━━━━━ DATA TO PROCESS ━━━━━

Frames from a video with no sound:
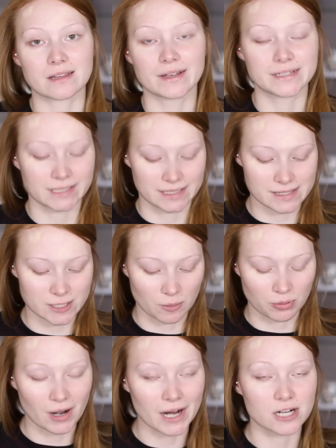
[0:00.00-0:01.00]
I like to
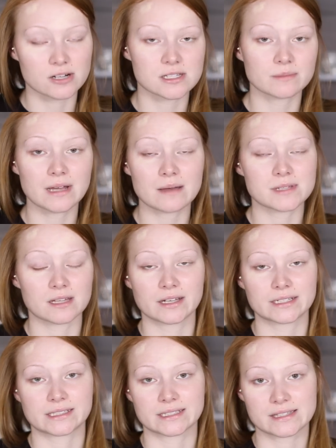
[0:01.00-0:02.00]
conceal prior, sometimes I
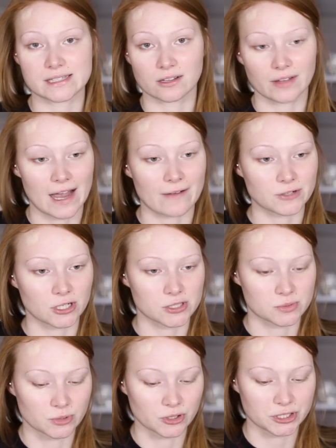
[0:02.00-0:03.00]
like to conceal after.
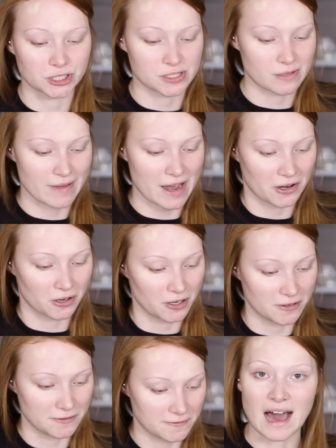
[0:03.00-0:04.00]
It's really just a matter
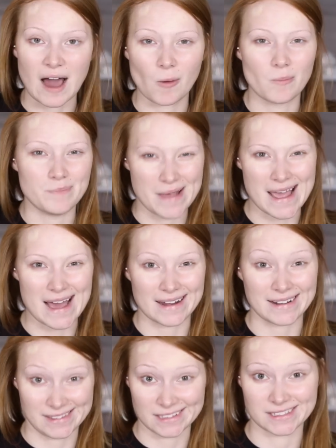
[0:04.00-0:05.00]
of how
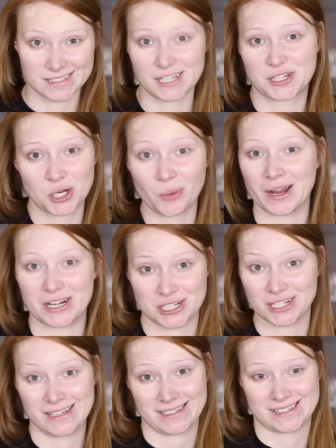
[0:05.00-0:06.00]
bad I think the
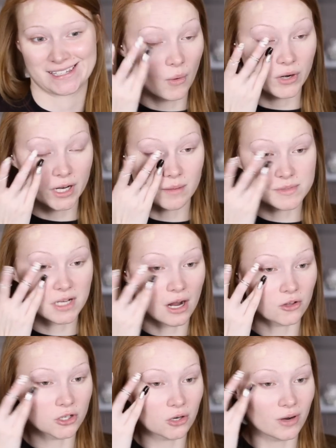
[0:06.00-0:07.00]
situation is. But when it comes to
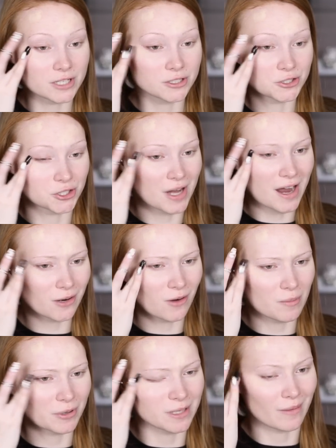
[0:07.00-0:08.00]
color correctors, you're not gonna
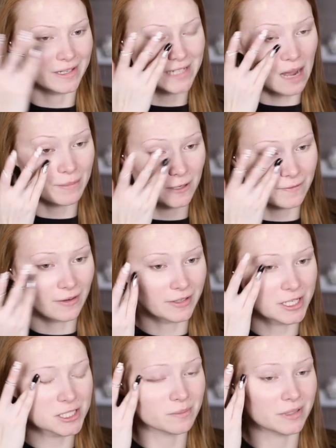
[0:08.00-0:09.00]
wanna put them on top of your
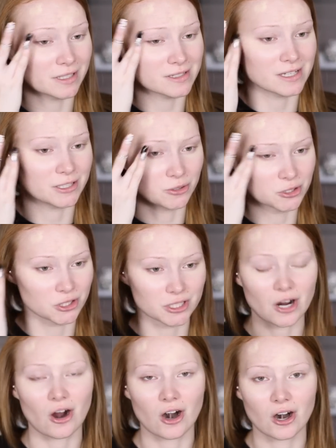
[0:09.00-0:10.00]
foundation because they
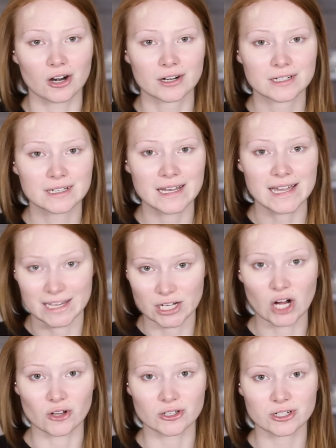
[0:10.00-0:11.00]
usually are a
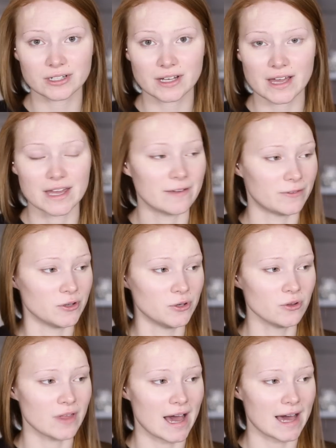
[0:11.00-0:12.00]
color, and if you
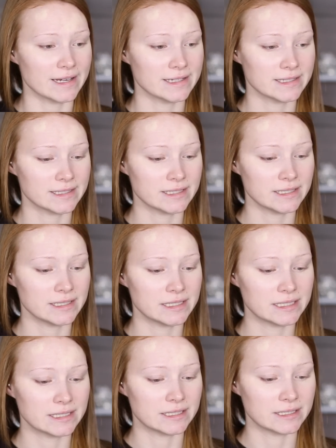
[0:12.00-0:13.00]
do that,
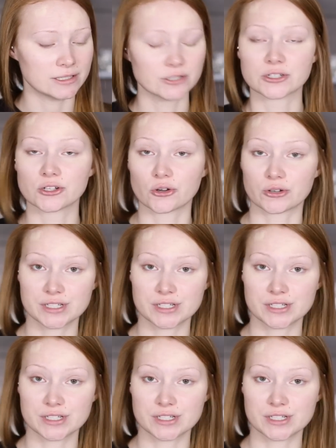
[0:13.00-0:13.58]
you're gonna look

━━━━━

● DIRECTIONS
In the reply, every line of the material above is to be reproduced verbatim, and the images are to be left out.

● PROBLEM SOLUTION
Frames from a video with no sound:
[0:00.00-0:01.00]
I like to
[0:01.00-0:02.00]
conceal prior, sometimes I
[0:02.00-0:03.00]
like to conceal after.
[0:03.00-0:04.00]
It's really just a matter
[0:04.00-0:05.00]
of how
[0:05.00-0:06.00]
bad I think the
[0:06.00-0:07.00]
situation is. But when it comes to
[0:07.00-0:08.00]
color correctors, you're not gonna
[0:08.00-0:09.00]
wanna put them on top of your
[0:09.00-0:10.00]
foundation because they
[0:10.00-0:11.00]
usually are a
[0:11.00-0:12.00]
color, and if you
[0:12.00-0:13.00]
do that,
[0:13.00-0:13.58]
you're gonna look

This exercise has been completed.